Lankford joined several other Republicans in asking why House Democrats didn’t enforce their subpoenas in court. He said the Senate shouldn’t be the chamber introducing new witnesses, like acting White House chief of staff Mick Mulvaney and former national security adviser John Bolton.

“It looks like they’re asking the Senate to go be special counsel, go search, go seek out. That’s not really the task of the Senate. The task of the Senate is to hear the trial,” Lankford said on ABC’s “This Week.”

Lankford argued that the biggest difference between this trial and the impeachment of President Bill Clinton wasn’t the White House stonewalling the investigation. It was the amount of information — the House sent over 18 boxes in the Clinton trial — the Senate had to act on.
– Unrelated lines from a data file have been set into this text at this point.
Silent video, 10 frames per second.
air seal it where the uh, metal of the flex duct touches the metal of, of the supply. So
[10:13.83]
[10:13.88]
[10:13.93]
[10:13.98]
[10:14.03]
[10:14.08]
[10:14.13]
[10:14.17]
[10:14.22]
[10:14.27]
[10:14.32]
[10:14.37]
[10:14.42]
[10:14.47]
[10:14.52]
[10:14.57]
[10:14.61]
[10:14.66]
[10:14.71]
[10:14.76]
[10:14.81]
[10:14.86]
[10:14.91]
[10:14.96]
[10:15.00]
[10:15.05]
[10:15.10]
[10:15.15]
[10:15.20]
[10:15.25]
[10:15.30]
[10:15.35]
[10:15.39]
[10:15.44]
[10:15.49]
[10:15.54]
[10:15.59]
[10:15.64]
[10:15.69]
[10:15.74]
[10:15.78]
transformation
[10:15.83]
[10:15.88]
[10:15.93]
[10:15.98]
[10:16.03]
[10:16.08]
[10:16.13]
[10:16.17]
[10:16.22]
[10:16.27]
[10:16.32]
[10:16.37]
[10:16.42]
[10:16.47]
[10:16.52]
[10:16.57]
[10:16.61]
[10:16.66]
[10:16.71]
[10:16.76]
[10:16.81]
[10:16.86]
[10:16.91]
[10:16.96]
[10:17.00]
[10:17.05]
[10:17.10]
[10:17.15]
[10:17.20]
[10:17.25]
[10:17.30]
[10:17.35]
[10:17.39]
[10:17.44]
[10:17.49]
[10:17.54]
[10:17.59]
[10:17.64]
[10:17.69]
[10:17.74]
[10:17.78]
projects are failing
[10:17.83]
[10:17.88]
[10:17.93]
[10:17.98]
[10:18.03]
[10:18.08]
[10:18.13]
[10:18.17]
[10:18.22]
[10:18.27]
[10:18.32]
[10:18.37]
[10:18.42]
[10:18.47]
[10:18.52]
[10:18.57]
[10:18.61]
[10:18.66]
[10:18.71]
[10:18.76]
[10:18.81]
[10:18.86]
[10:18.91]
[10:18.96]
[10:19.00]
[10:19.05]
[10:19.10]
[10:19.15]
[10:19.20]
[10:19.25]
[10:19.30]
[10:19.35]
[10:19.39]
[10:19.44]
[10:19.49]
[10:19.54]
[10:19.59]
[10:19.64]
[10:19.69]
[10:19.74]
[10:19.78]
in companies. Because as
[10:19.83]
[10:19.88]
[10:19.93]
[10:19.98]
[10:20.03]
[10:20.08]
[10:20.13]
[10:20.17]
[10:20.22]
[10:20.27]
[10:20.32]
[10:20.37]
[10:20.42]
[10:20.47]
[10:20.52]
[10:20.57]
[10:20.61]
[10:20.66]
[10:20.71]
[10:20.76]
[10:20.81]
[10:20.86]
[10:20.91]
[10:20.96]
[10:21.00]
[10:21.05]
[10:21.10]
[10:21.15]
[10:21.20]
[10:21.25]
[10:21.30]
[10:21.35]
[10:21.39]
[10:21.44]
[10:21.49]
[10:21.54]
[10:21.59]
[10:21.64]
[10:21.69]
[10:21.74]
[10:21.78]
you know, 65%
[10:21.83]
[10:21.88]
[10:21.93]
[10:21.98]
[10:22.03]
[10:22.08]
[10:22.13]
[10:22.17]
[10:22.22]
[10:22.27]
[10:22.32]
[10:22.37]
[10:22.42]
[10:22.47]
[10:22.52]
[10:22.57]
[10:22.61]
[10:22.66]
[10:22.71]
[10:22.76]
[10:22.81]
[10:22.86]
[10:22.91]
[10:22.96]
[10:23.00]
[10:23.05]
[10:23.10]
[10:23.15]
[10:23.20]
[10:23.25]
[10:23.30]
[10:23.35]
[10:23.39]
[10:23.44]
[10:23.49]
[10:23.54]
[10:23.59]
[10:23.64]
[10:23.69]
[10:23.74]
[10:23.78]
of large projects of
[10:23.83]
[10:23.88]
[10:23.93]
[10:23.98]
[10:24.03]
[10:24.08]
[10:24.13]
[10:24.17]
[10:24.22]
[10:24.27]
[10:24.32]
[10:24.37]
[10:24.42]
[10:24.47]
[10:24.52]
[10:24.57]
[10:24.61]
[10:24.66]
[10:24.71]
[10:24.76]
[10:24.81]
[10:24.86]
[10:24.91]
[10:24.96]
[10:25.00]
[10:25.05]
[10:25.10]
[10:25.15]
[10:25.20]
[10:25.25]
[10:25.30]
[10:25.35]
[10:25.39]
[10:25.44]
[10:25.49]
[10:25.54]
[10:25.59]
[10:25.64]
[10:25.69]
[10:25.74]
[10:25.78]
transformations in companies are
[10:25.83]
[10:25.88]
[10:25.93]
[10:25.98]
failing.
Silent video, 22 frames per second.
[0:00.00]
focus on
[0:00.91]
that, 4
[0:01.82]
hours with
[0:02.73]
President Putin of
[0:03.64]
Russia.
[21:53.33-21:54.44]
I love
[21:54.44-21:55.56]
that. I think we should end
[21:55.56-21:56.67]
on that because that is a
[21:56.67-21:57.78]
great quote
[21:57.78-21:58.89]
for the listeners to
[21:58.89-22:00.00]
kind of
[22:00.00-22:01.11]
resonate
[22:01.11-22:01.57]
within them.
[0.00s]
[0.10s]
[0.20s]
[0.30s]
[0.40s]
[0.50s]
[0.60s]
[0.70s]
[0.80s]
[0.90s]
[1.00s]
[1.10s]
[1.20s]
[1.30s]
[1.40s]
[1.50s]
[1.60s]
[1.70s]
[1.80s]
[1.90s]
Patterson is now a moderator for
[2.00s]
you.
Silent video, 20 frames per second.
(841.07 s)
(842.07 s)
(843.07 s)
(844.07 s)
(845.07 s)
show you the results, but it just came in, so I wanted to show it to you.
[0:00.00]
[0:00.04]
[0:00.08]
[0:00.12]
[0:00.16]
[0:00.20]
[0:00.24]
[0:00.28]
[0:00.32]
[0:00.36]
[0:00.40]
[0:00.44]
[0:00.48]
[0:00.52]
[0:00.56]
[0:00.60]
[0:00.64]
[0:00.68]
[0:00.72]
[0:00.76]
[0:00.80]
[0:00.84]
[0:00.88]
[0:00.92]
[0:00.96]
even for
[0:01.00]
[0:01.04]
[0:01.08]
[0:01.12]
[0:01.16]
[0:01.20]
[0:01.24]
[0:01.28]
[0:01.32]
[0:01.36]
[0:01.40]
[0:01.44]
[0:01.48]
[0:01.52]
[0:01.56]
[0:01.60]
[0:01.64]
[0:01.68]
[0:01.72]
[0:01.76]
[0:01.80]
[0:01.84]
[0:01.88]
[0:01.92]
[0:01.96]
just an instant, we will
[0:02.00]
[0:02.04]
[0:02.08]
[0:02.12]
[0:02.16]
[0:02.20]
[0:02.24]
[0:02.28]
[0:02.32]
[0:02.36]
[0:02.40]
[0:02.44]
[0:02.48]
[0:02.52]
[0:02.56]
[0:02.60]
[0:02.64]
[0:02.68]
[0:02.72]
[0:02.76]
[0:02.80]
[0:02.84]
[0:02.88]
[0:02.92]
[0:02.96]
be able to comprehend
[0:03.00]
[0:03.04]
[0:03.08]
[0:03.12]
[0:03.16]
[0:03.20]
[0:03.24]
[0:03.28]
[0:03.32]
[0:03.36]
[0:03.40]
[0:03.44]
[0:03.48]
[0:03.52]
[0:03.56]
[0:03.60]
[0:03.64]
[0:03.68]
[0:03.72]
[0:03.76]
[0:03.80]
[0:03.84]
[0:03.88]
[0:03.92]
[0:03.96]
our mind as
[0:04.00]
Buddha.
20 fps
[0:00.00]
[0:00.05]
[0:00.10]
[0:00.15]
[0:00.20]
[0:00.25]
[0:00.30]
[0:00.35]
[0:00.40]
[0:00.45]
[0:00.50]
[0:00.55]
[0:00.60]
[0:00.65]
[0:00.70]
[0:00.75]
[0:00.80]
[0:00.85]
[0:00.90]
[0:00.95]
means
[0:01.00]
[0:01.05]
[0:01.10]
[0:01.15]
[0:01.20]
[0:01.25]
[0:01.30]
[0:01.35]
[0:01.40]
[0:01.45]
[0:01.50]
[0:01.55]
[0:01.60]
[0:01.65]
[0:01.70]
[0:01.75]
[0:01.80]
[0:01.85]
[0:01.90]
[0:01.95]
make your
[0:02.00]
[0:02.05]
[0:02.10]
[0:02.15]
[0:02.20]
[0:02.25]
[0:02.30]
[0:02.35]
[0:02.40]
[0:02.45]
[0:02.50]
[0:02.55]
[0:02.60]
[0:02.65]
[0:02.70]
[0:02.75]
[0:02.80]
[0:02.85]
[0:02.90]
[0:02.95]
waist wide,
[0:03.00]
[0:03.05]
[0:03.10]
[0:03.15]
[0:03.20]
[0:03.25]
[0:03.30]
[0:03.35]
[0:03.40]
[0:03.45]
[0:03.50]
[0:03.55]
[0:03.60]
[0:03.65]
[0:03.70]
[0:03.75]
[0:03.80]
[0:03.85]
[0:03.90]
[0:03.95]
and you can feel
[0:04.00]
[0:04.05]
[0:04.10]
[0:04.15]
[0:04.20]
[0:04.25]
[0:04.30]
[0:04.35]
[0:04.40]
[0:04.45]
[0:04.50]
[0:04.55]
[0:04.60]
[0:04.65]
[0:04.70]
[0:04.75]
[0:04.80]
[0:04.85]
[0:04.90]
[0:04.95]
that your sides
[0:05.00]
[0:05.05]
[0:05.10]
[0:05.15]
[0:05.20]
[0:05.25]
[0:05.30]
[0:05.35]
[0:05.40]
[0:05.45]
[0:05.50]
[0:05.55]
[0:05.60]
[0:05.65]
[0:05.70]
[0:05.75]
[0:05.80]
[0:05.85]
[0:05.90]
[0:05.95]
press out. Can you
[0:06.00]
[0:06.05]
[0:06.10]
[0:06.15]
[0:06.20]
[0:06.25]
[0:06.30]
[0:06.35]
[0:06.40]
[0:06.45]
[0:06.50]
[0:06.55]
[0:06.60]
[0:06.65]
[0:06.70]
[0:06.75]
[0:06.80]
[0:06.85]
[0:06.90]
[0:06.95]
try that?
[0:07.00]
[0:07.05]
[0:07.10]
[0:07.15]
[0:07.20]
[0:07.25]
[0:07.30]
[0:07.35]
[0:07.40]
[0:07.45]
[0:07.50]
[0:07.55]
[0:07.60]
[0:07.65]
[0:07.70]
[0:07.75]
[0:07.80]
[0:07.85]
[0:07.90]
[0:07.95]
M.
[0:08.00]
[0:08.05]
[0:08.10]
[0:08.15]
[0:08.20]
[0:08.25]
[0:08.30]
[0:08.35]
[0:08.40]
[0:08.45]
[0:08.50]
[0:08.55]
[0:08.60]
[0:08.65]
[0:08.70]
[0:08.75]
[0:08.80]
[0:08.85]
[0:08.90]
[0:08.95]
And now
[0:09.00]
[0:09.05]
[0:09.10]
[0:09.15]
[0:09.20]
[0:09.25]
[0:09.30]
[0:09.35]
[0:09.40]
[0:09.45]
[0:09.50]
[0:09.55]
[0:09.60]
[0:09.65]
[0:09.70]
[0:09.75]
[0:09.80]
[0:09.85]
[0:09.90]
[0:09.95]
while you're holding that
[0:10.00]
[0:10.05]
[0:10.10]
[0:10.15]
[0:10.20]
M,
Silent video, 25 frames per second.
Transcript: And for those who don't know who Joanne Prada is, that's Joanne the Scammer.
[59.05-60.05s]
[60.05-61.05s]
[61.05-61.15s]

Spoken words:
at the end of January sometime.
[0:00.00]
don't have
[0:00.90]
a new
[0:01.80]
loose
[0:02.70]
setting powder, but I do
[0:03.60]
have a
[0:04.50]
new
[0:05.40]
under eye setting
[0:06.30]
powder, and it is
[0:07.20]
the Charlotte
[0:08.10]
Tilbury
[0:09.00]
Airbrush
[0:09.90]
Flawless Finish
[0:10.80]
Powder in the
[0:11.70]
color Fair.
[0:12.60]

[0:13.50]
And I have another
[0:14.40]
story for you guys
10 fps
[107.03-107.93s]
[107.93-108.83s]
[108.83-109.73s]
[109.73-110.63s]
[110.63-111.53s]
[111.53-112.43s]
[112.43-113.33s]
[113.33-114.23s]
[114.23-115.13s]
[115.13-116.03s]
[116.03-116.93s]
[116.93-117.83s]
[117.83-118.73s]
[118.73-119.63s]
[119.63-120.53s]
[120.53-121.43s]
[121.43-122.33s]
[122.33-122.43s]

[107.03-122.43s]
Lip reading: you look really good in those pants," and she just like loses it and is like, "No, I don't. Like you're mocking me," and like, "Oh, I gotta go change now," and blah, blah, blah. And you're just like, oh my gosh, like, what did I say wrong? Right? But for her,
“It is a very different process because the House did not do their homework this time and didn’t seem interested in it,” he said of the current case. “All they wanted to do was get it done by Christmas and then sent into the Senate.”

House Democrats have said they wanted to avoid a long tangle with the courts, blaming President Donald Trump instead for blocking key witnesses from testifying or responding to subpoenas.


“If you argue that, well, the House needed to go through endless months or even years of litigation before bringing about an impeachment, you effectively nullify the impeachment clause,” House Intelligence Committee Chairman Adam Schiff said earlier this month.

“You allow the president of the United States — by delay, by playing rope-a-dope in the courts — to defeat the power of the impeachment clause.”

Lankford countered: “They want to slow down the trial as much as possible in the Senate. It’s just a very odd political strategy for them, more than a fact-finding strategy.”

The senator also defended Trump’s request of Ukraine to investigate political rival Joe Biden, which kick-started the impeachment proceedings. Lankford said the president would have wanted any individual to be looked into for corruption, and he said the Justice Department is collaborating with foreign nations on other work.

Though the rules of the trial leave open a possibility for Trump’s defense team to move for a motion to dismiss, Lankford said he doesn’t believe that will happen.

“We’ll end up with 16 hours of questions and then we’ll have a motion of whether we need to have additional witnesses and additional evidence, and then come to a verdict.”